* Data for this exercise
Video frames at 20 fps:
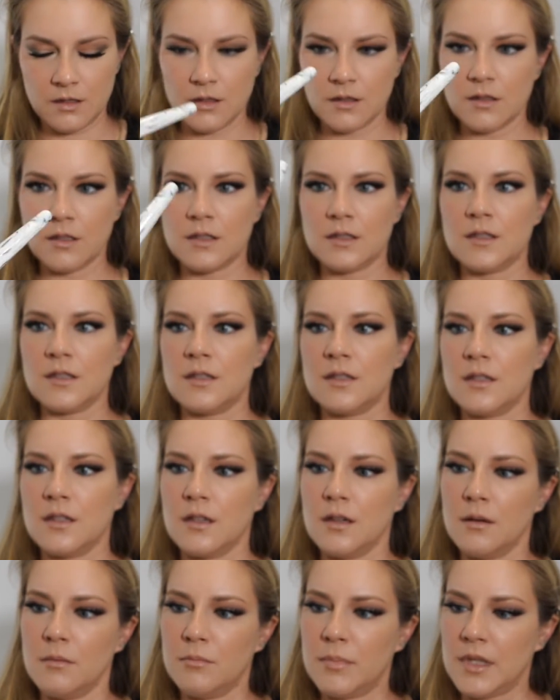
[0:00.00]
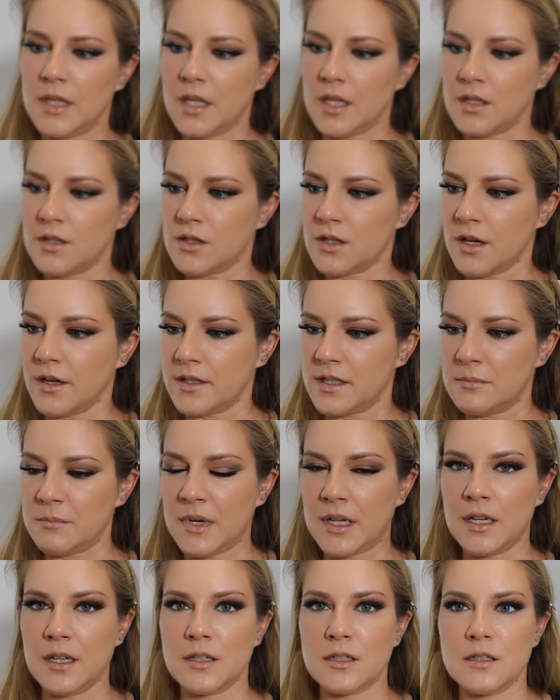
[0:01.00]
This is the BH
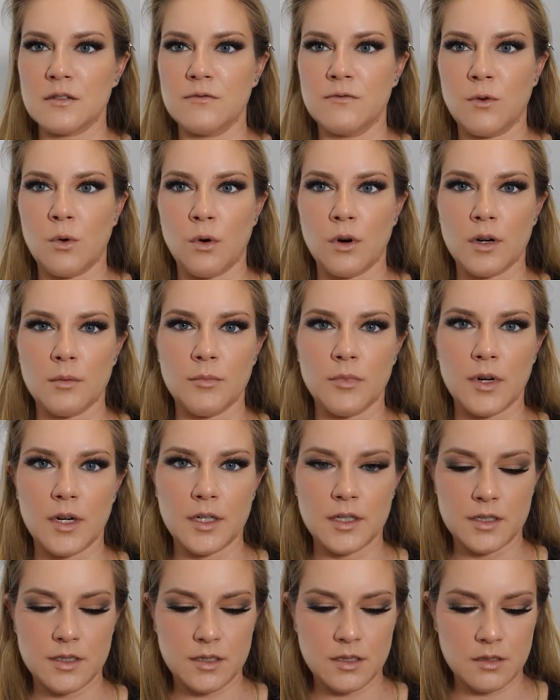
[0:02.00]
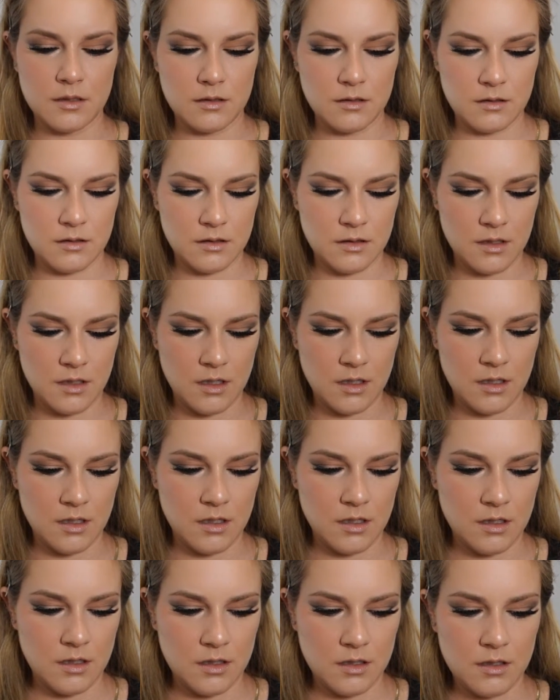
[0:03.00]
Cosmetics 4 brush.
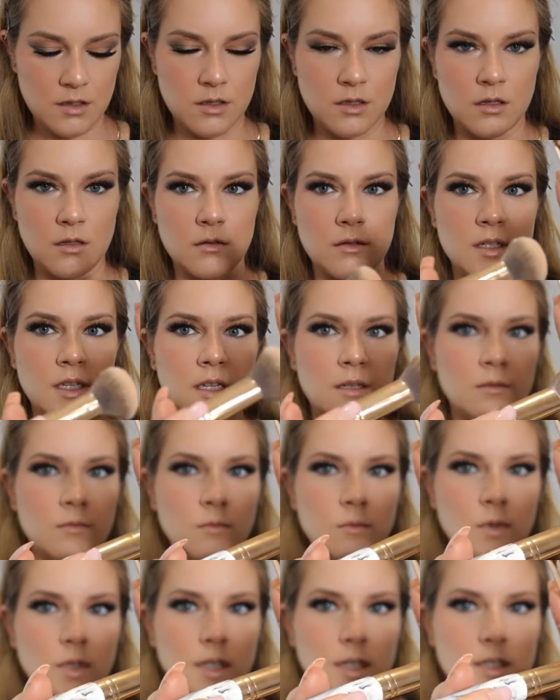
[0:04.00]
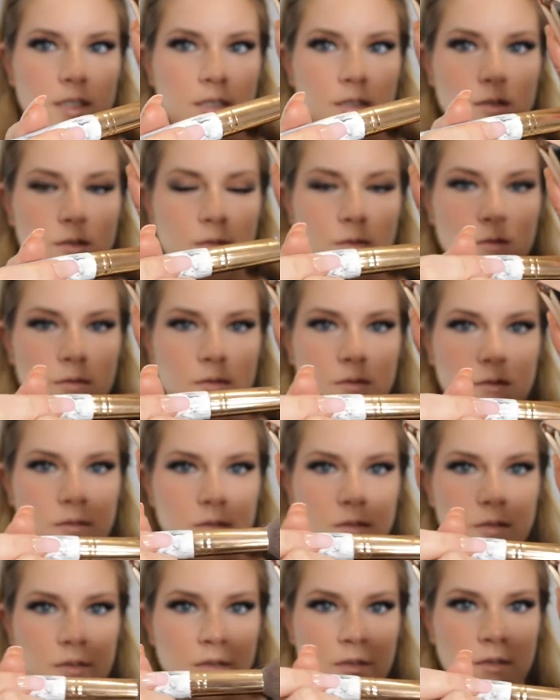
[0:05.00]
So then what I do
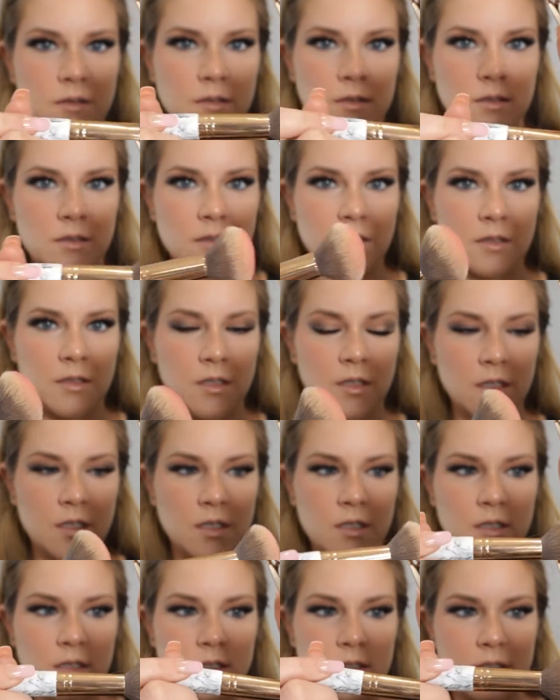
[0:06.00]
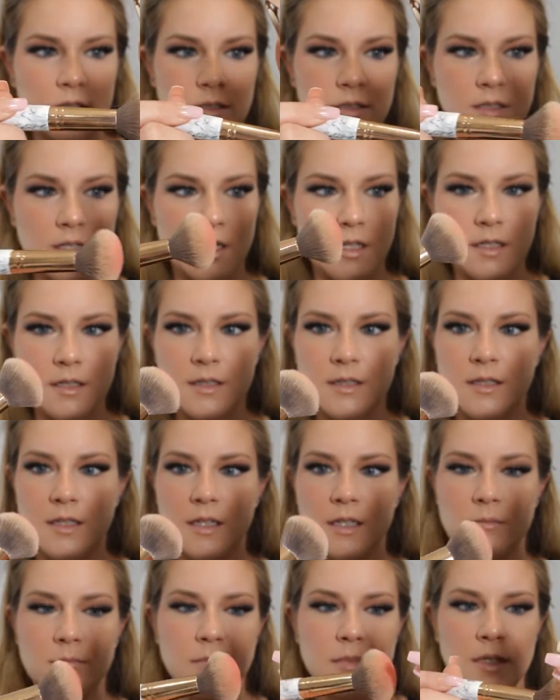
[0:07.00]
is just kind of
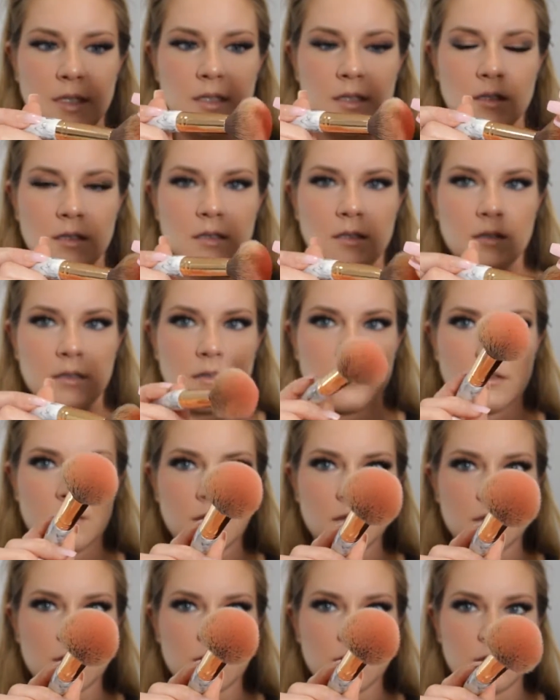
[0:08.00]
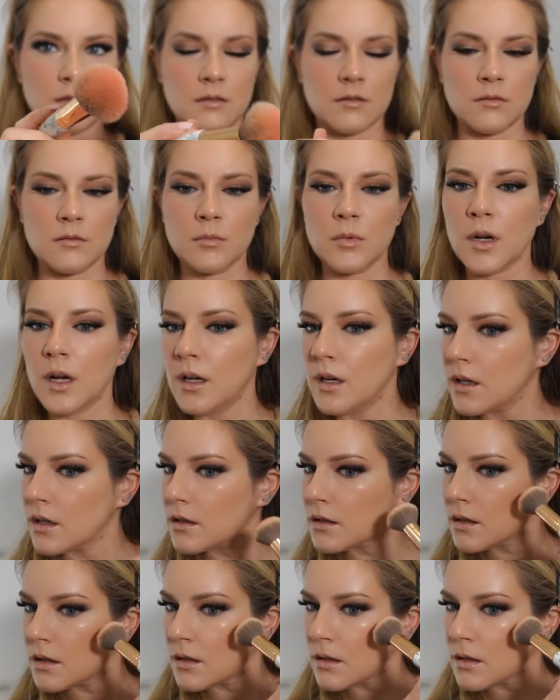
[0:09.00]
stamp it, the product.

* Directions
Nothing may be altered when you restate the records, but every picture must be dropped.

* Written answer
Video frames at 20 fps:
[0:00.00]
[0:01.00]
This is the BH
[0:02.00]
[0:03.00]
Cosmetics 4 brush.
[0:04.00]
[0:05.00]
So then what I do
[0:06.00]
[0:07.00]
is just kind of
[0:08.00]
[0:09.00]
stamp it, the product.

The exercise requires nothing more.